As for Germany, Wired also informed the public that Hamburg’s protection authority has also taken action against two websites, which were utilizing Google Analytics incorrectly.
However, while some countries are now starting to consider implementing different restrictions and measurements, others have already been fining large US cloud companies across Europe for violating the GDPR.
In France, the CNIL, which is the French privacy protection authority, issued Google a fine of 150 million euros at the end of 2021 for “failing to make it as easy to reject consent to the use of cookies as it is to accept the same on google.fr and youtube.com”. While not directly connected with the use of Google Analytics, the problem again revolves around the data collected by the software’s cookies. Additionally, this sanction comes just a year later after Google had already been fined along with Amazon by the CNIL for dropping cookies that can be used to track users without their consent.

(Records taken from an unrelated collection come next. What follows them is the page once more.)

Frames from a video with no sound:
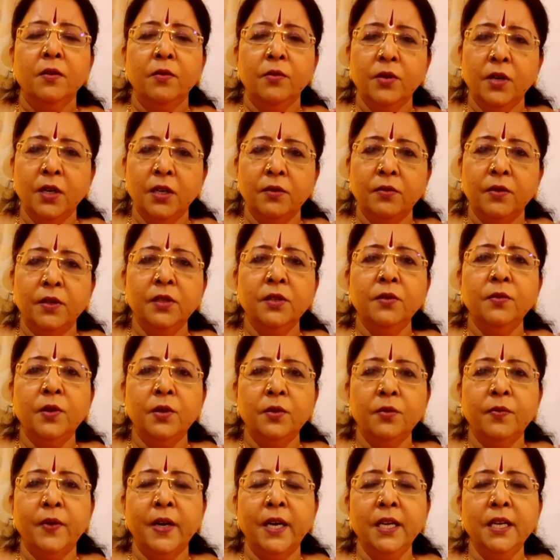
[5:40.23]
உங்களுக்கு வந்து
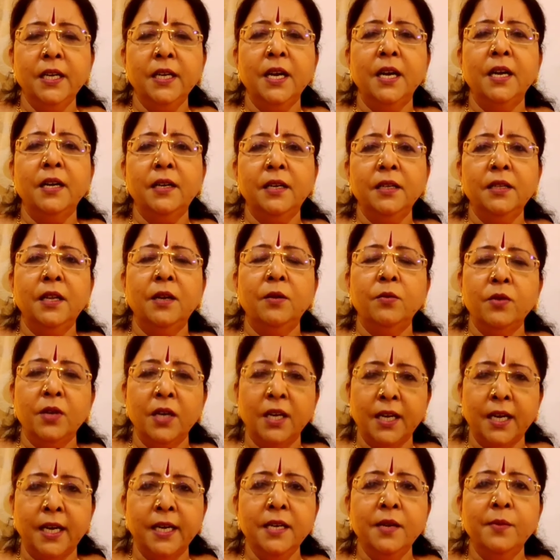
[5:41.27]
ஒரு வழிகாட்டுதல்
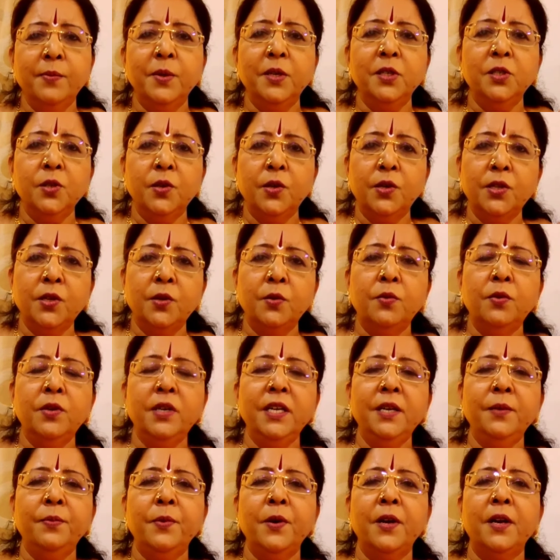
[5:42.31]
உங்களை கையை பிடிச்சி ஒருத்தர்
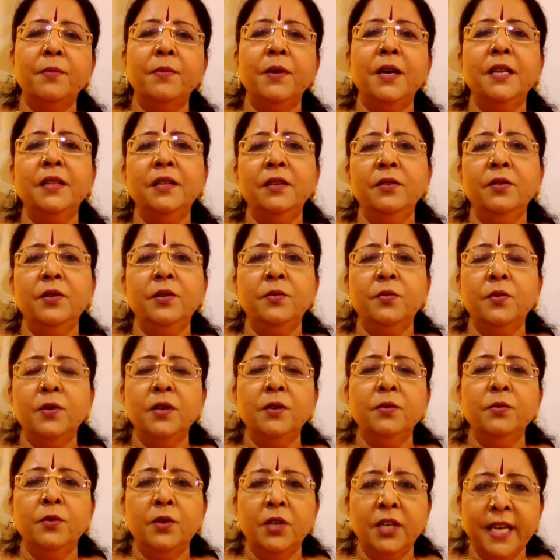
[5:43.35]
கூட்டிகிட்டு போகிற மாதிரி ஒரு
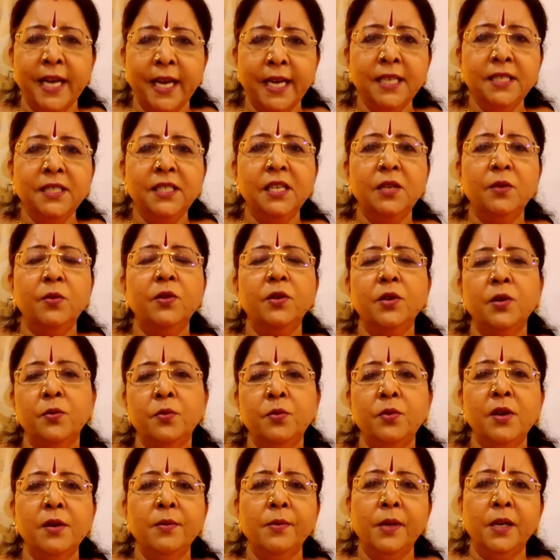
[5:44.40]
உணவு ஒரு ஏஞ்சல் உங்கள்
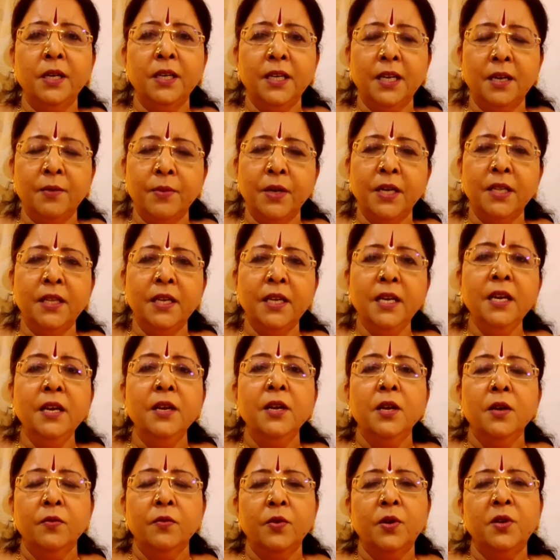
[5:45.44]
கூட இருக்கிற மாதிரி
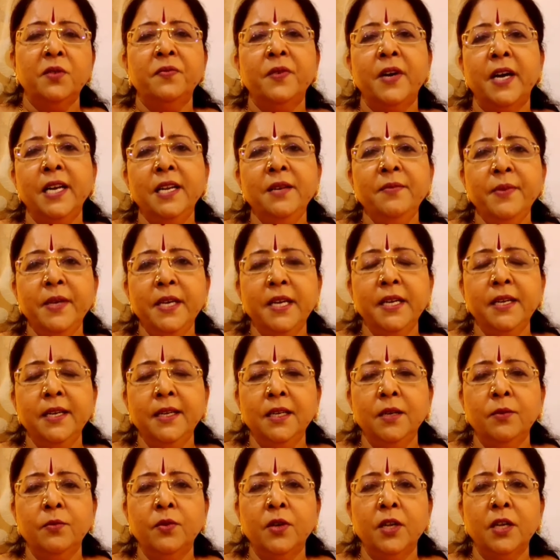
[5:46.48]
ஒரு வலிமையை
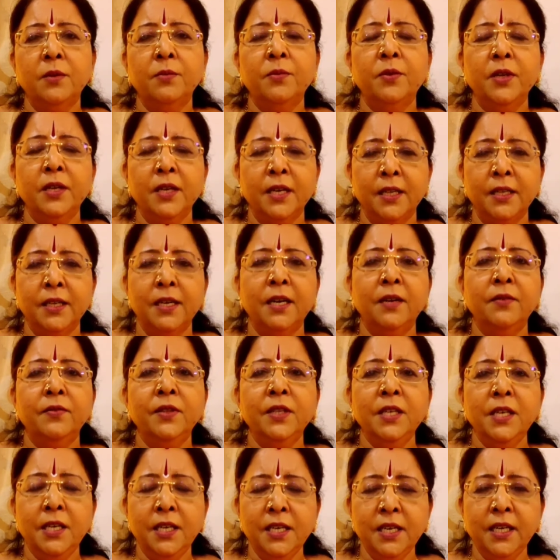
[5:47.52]
நீங்கள் உணர முடியும் அதனால்
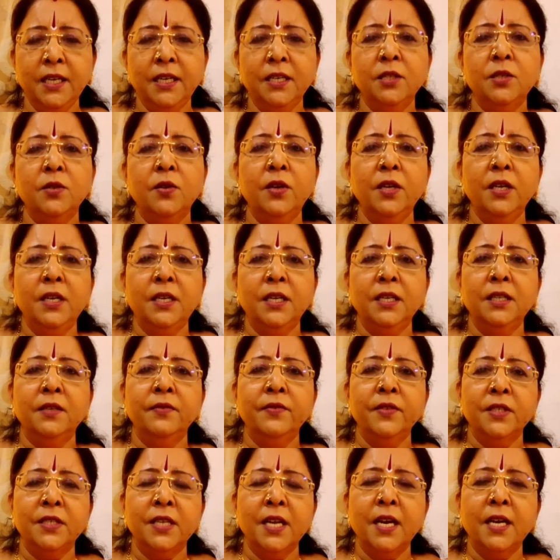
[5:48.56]
வந்து இன்னைக்கு சொல்லியிருக்க
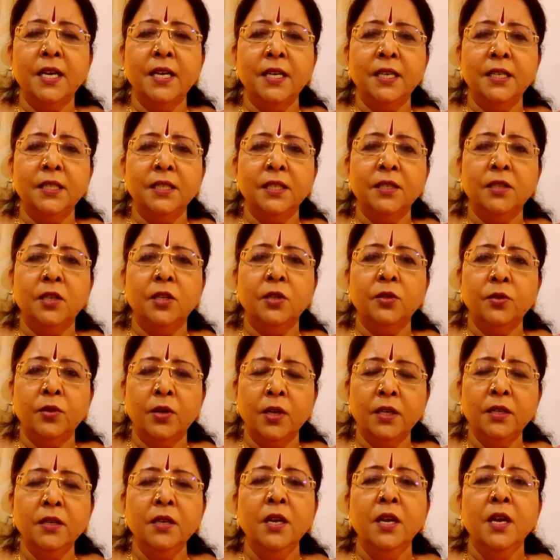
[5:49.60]
இந்த விசாக
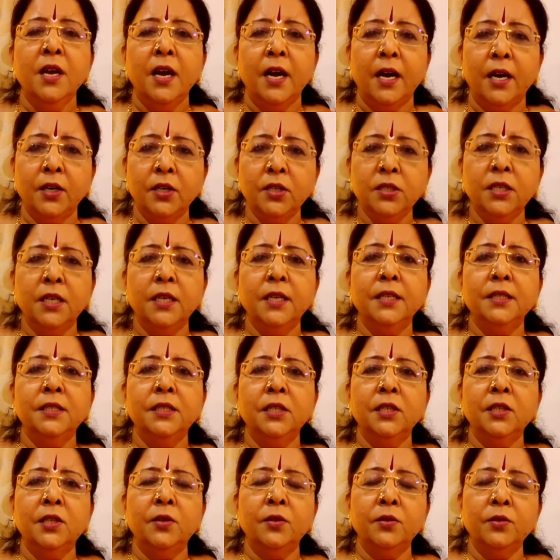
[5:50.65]
நட்சத்திரத்துடன் அனுஷ
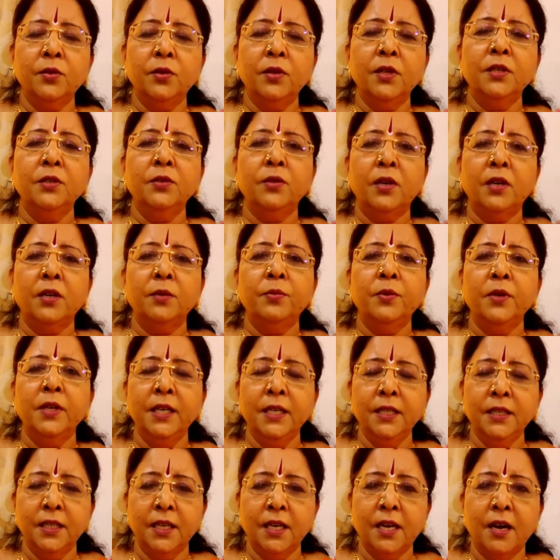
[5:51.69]
நட்சத்திரத்துடன்
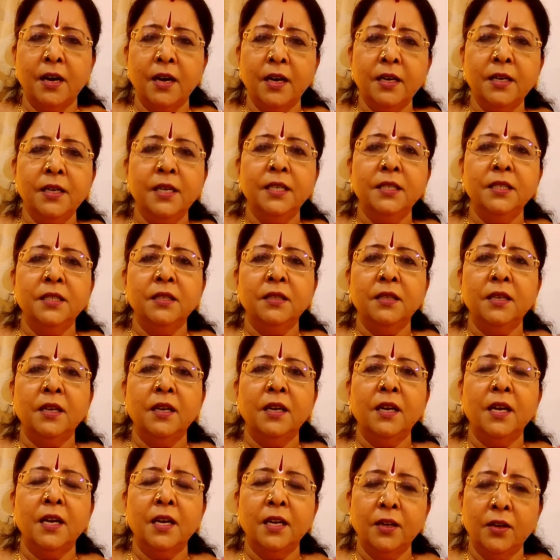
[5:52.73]
தொடர்புடைய இந்த ஆறு
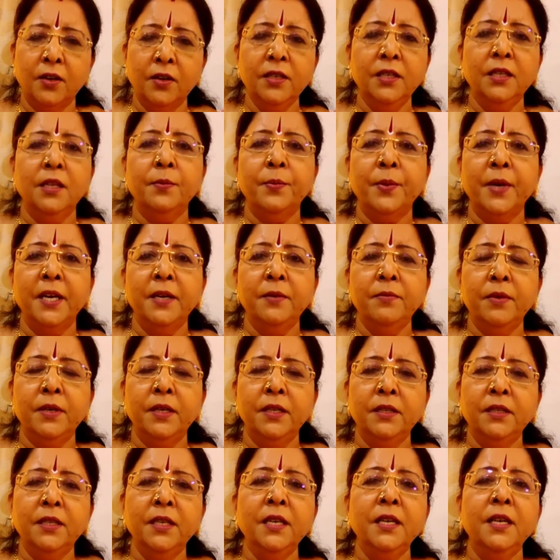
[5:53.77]
நட்சத்திரக்காரர்களும் இதை
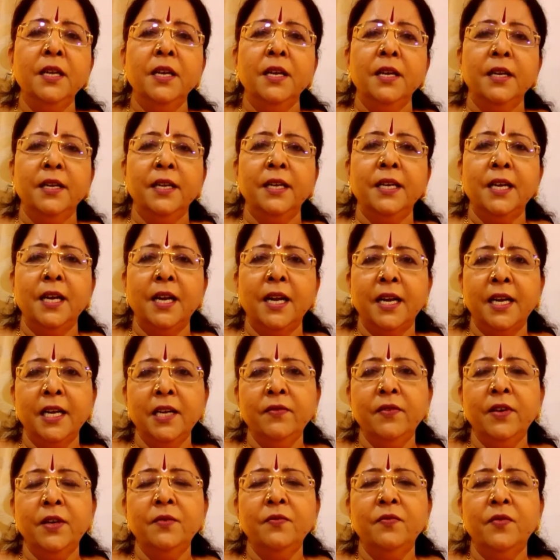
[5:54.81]
பயன்படுத்தி நீங்கள்
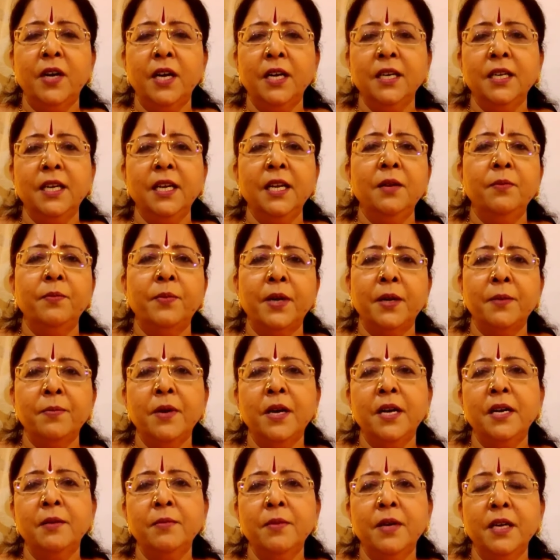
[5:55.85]
அனைவரும் வாழ்க்கையில்
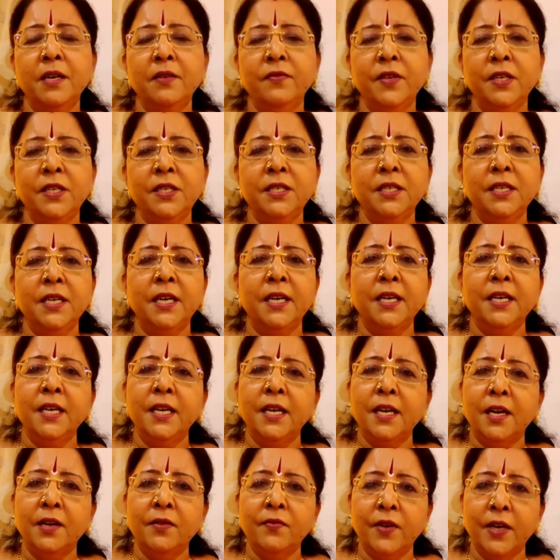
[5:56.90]
பிரம்மாண்டமான வெற்றி அடைய
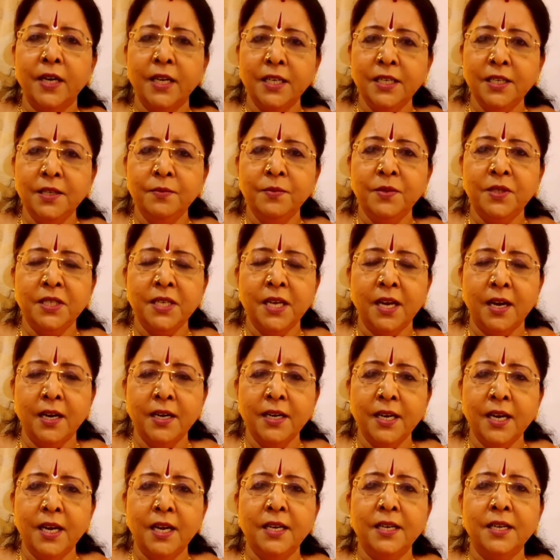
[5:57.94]
நான் வணங்கும் ஸ்ரீ
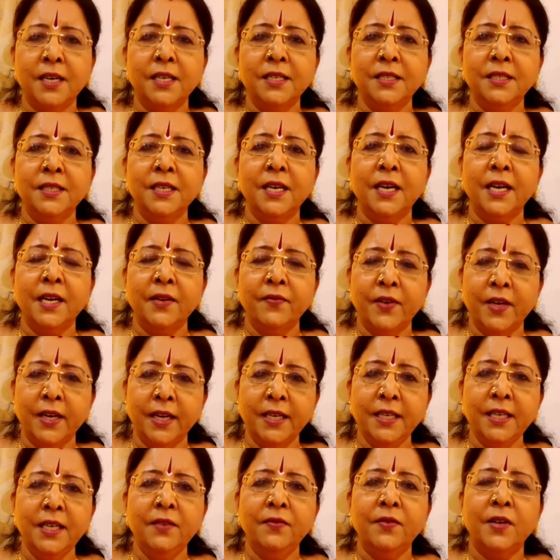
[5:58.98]
ஆண்டாள் நாச்சியாரை
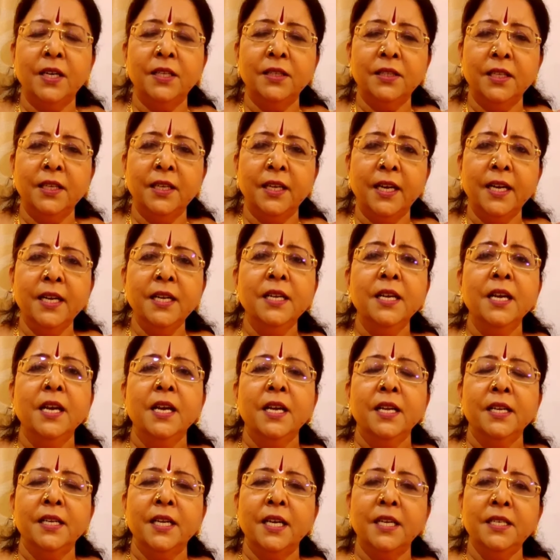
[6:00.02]
வணங்கி வாழ்த்துகிறேன்
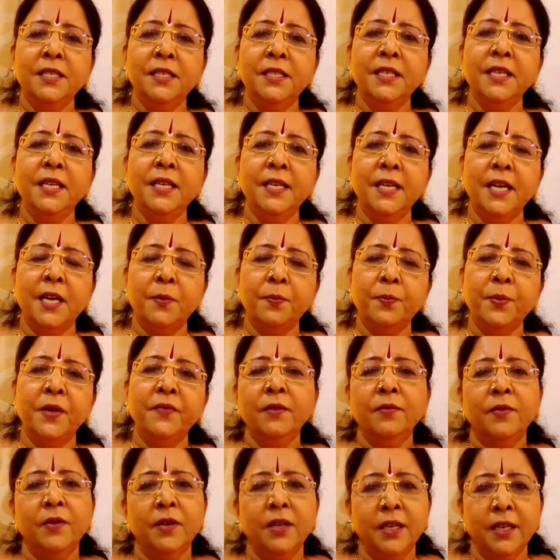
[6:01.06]
நன்றி
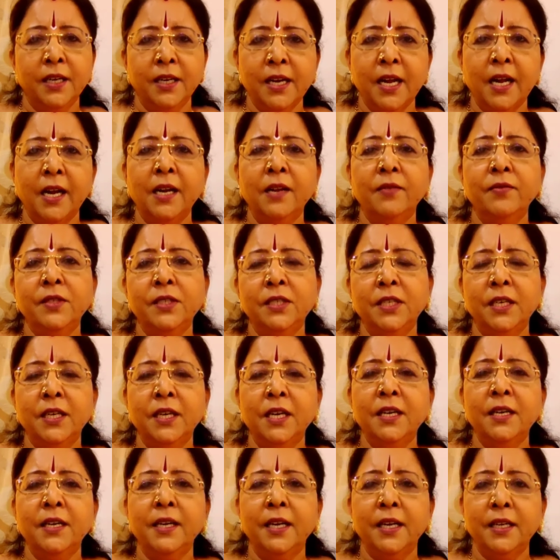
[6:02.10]
நற்பவி நல்ல
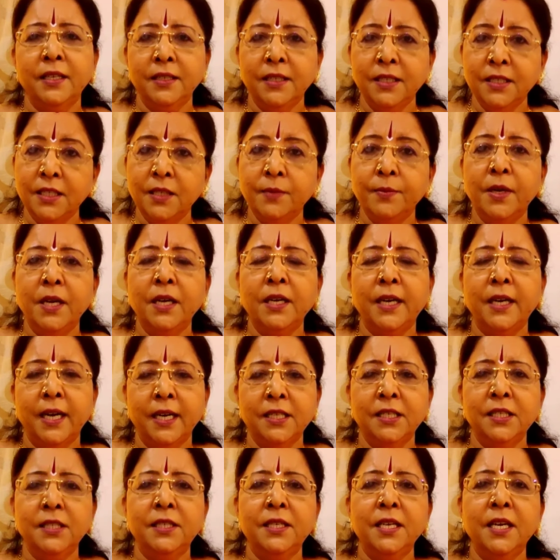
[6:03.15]
விஷயங்கள் நிச்சயமா
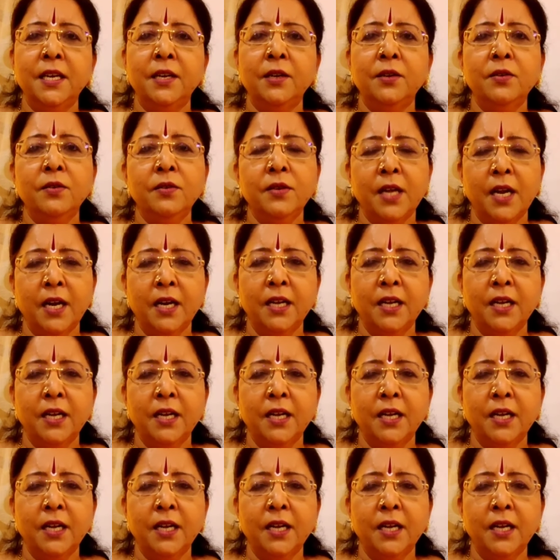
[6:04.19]
கிடைச்சிட்டே இருக்கும்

Other countries, which have previously fined Google for not being GDPR compliant, also include Sweden and Belgium in 2020. Additionally, Amazon was also subjected to fines for breaking the European GDPR in relation to data storage and privacy breaches, this time by Luxembourg’s CNPD which imposed a fine of a staggering 746 million euros.
All of these fines against major US cloud companies in Europe are now going to definitely be brought to the forefront of the GDPR violations due to the Google Analytics case. However, each EU country’s privacy authority can reach a different conclusion and fines and regulation expectations can differ from country to country. However, one thing is for certain - a change needs to be implemented and reforms should be introduced in order for these US tech-giants to continue their operations in Europe.
What can we expect next?
Data privacy and security are becoming an increasingly prevalent issue in our modern day society and the potential of such surveillance and access to European citizens’ data by another party and country needs to be addressed and the circulating issues - resolved. But while some see this as a curse, smaller EU-based companies look at it as a blessing, allowing them to break through on the European market while not being overshadowed by the tech giants. All in all, what happens next remains to be seen, however, it is evident that major changes need to be implemented before an agreement between the two sides can be reached.